Task goal:
Reproduce word for word, from the entries below, the line with "Video frames at", the line with "(45.00 s to 46.00 s)", and every line between them, and nothing more.

Source material:
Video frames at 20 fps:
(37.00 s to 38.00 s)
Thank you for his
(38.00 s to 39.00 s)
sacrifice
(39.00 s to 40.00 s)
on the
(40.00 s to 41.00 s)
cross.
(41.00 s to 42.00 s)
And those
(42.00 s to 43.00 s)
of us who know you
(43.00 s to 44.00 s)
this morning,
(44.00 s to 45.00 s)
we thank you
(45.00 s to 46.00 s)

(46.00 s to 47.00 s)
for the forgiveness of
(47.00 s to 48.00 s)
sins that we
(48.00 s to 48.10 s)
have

* * *

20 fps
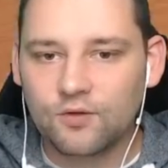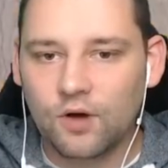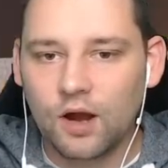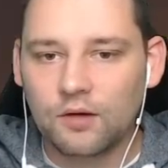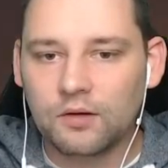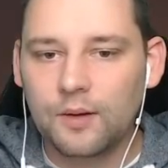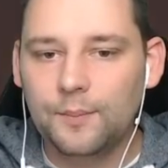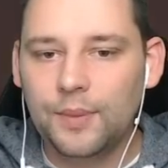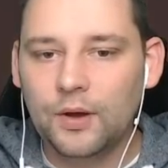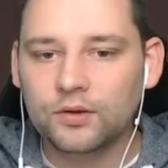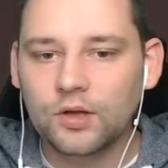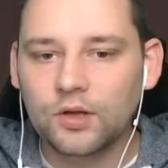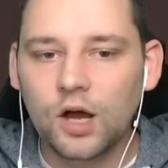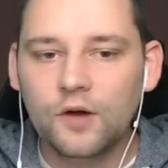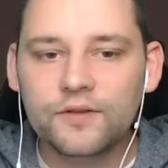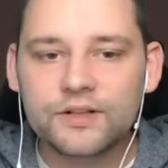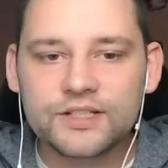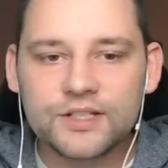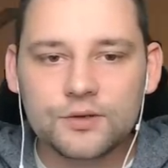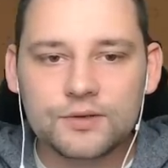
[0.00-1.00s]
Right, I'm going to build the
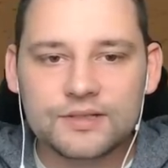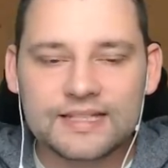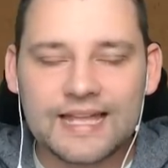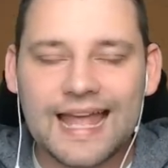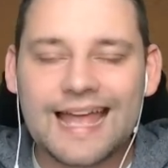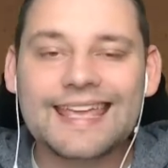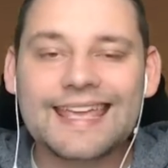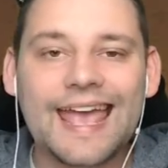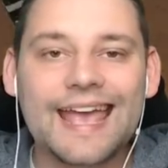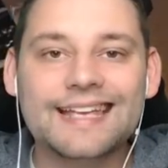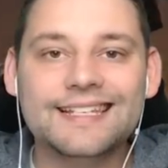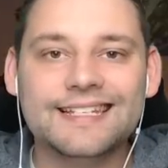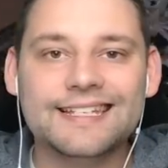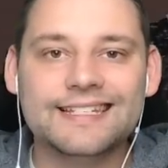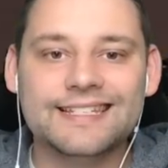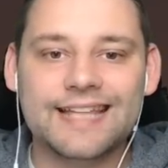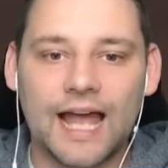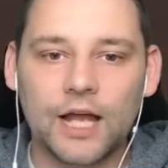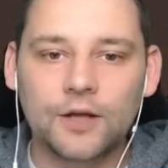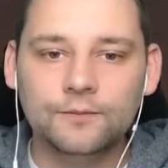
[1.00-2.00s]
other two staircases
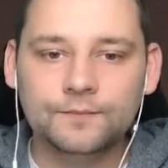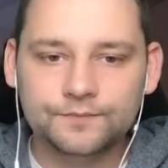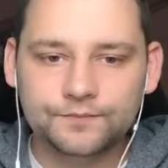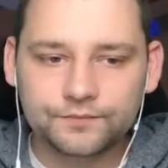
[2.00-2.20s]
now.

Exercise answer:
Video frames at 20 fps:
(37.00 s to 38.00 s)
Thank you for his
(38.00 s to 39.00 s)
sacrifice
(39.00 s to 40.00 s)
on the
(40.00 s to 41.00 s)
cross.
(41.00 s to 42.00 s)
And those
(42.00 s to 43.00 s)
of us who know you
(43.00 s to 44.00 s)
this morning,
(44.00 s to 45.00 s)
we thank you
(45.00 s to 46.00 s)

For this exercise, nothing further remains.